Development of Alternative Thermal Barrier Coatings for Diesel Engines 2005-01-0650

The use of thermal barrier coatings (TBCs) to increase the combustion temperature in diesel engines has been pursued for over 20 years. Increased combustion temperature can increase the efficiency of the engine, decrease the CO and (possibly) the NO_x emission rate. However, TBCs have not yet met with wide success in diesel engine applications. The most common TBC system is Yttria Partially Stabilized Zirconia (Y-PSZ) which has shown good performance in turbine blade coatings where temperatures approach 1100°C. To reach the desirable temperature of 850-900°C in the combustion chamber from the current temperature of 350-400°C, a coating with a thickness of order 1mm is required, significantly thicker than turbine blade coatings which are on the order of 100μm thick. This results in different temperature and stress profiles in the coating during service than in the case of turbine coatings, and different failure mechanisms.

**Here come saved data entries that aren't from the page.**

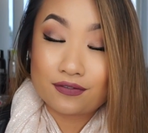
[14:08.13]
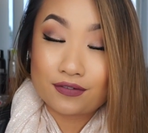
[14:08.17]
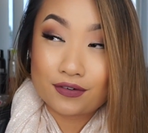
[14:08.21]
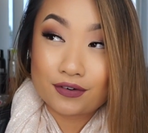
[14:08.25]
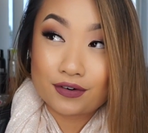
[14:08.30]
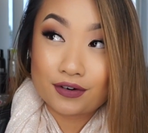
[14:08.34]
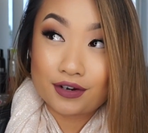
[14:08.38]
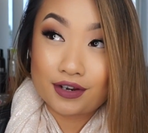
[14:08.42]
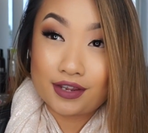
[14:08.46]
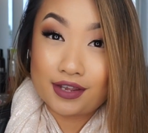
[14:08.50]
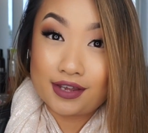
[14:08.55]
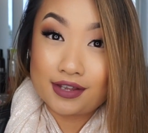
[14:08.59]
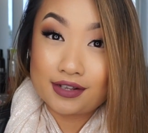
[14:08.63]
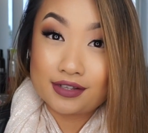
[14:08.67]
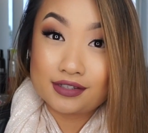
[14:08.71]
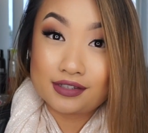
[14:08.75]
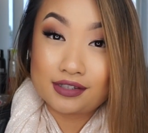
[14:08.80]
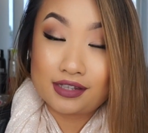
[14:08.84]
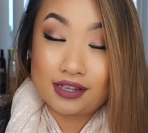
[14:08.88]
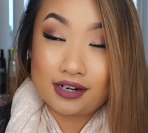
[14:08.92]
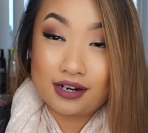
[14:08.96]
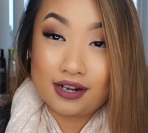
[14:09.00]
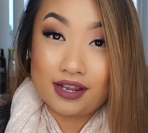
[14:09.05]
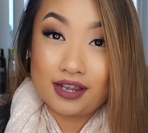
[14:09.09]
forget
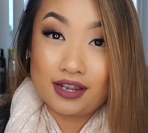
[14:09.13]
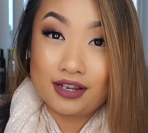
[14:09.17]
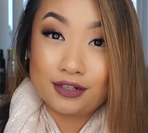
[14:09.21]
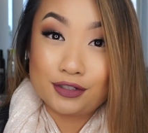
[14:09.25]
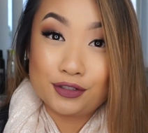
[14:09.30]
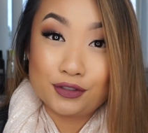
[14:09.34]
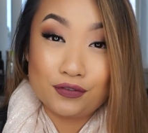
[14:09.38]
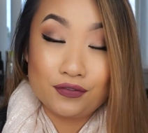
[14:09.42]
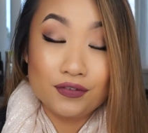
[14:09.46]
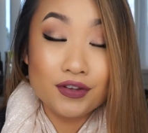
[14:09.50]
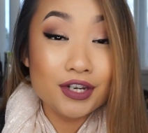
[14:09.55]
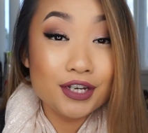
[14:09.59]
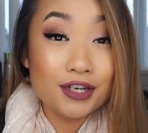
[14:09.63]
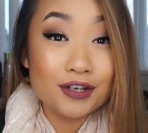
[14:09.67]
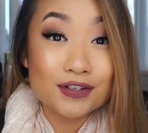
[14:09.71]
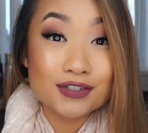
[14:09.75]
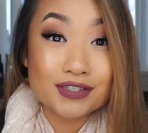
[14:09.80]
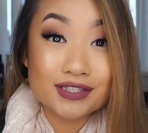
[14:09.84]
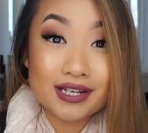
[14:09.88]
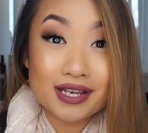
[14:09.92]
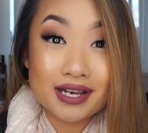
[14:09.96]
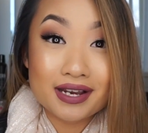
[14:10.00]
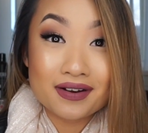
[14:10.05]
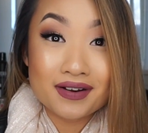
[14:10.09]
that I do
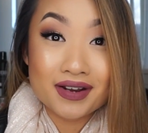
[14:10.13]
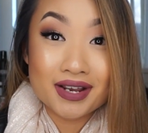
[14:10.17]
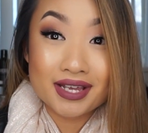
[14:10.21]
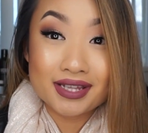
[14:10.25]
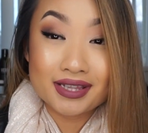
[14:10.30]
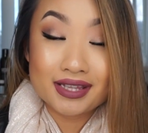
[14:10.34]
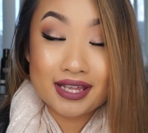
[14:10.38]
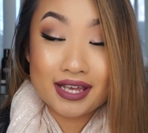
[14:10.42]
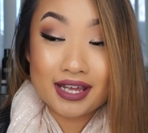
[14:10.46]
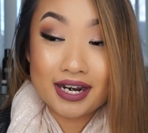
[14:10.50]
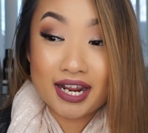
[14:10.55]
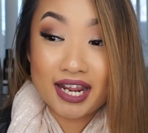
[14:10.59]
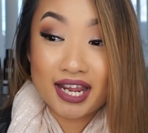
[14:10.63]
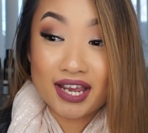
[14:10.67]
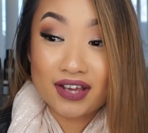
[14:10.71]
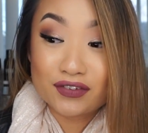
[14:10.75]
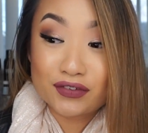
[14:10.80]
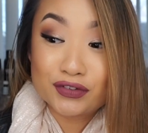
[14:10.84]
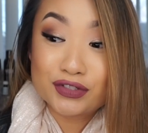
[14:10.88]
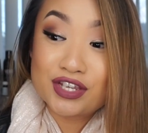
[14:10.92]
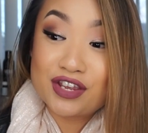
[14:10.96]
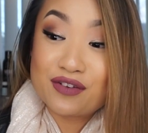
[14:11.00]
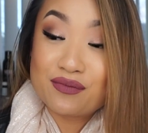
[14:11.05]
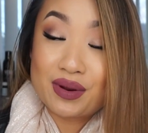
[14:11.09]
videos now and that I have
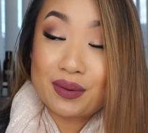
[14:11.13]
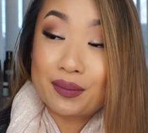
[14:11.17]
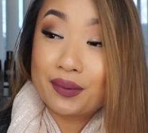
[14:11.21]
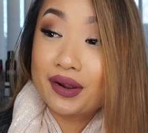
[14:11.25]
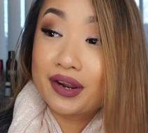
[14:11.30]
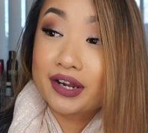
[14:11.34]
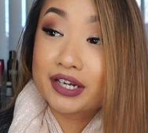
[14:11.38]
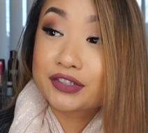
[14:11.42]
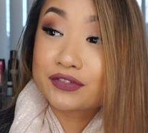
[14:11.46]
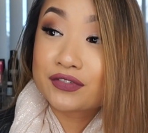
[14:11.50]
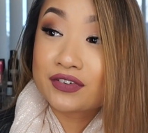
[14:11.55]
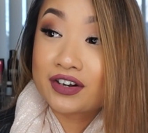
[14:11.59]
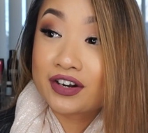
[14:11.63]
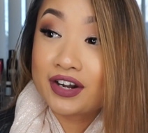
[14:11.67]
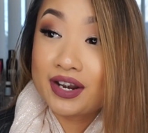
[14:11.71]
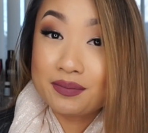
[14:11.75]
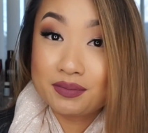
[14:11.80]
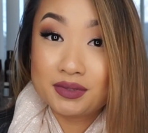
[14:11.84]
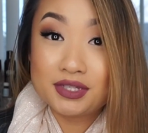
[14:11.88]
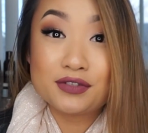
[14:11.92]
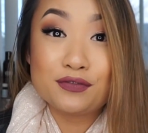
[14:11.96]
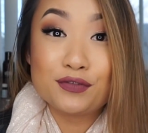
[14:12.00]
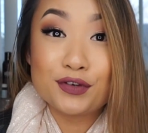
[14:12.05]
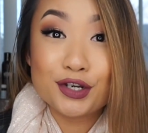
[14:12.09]
to save my products for
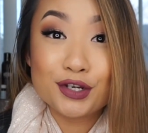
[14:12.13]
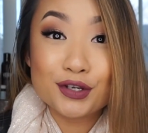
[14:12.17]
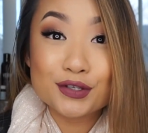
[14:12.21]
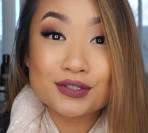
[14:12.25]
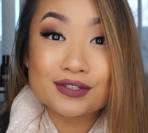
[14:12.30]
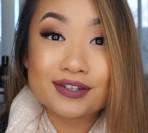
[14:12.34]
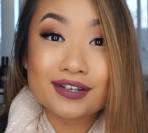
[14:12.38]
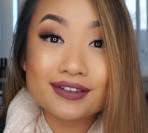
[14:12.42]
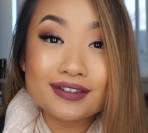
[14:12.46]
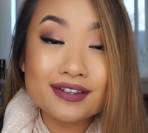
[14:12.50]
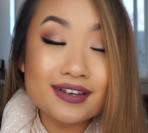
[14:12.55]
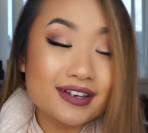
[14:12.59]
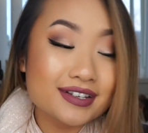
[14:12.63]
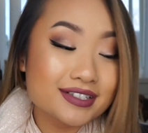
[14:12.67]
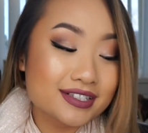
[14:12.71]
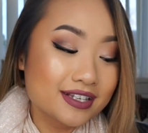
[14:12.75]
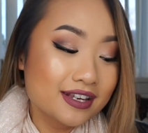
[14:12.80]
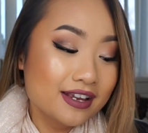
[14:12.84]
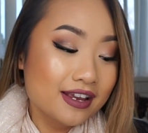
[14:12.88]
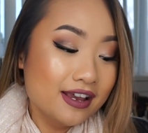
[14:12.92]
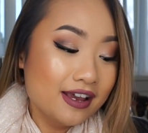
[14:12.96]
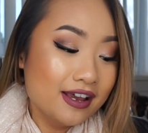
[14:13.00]
Empties videos like this.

Recent advances in the control of coating structure have led to the development of new PSZ coating microstructures containing grains and pores with sizes in the range of 100-300 nm. Thermal-mechanical properties of such coatings have been characterized and compared with coatings exhibiting the traditional thermal spray structure to asses their suitability as thick TBC for diesel engine applications. Selected coatings have been subjected to engine testing in an instrumented single cylinder diesel test rig.

Among possible alternative materials, one of the most promising is mullite. Mullite has excellent thermo-mechanical behavior; however its low coefficient of thermal expansion creates a large mismatch with the substrate. To address this problem, multilayer systems have been developed which minimize the thermal expansion mismatch stresses while maintaining chemical and phase stability. The design considerations for such multilayer systems are discussed.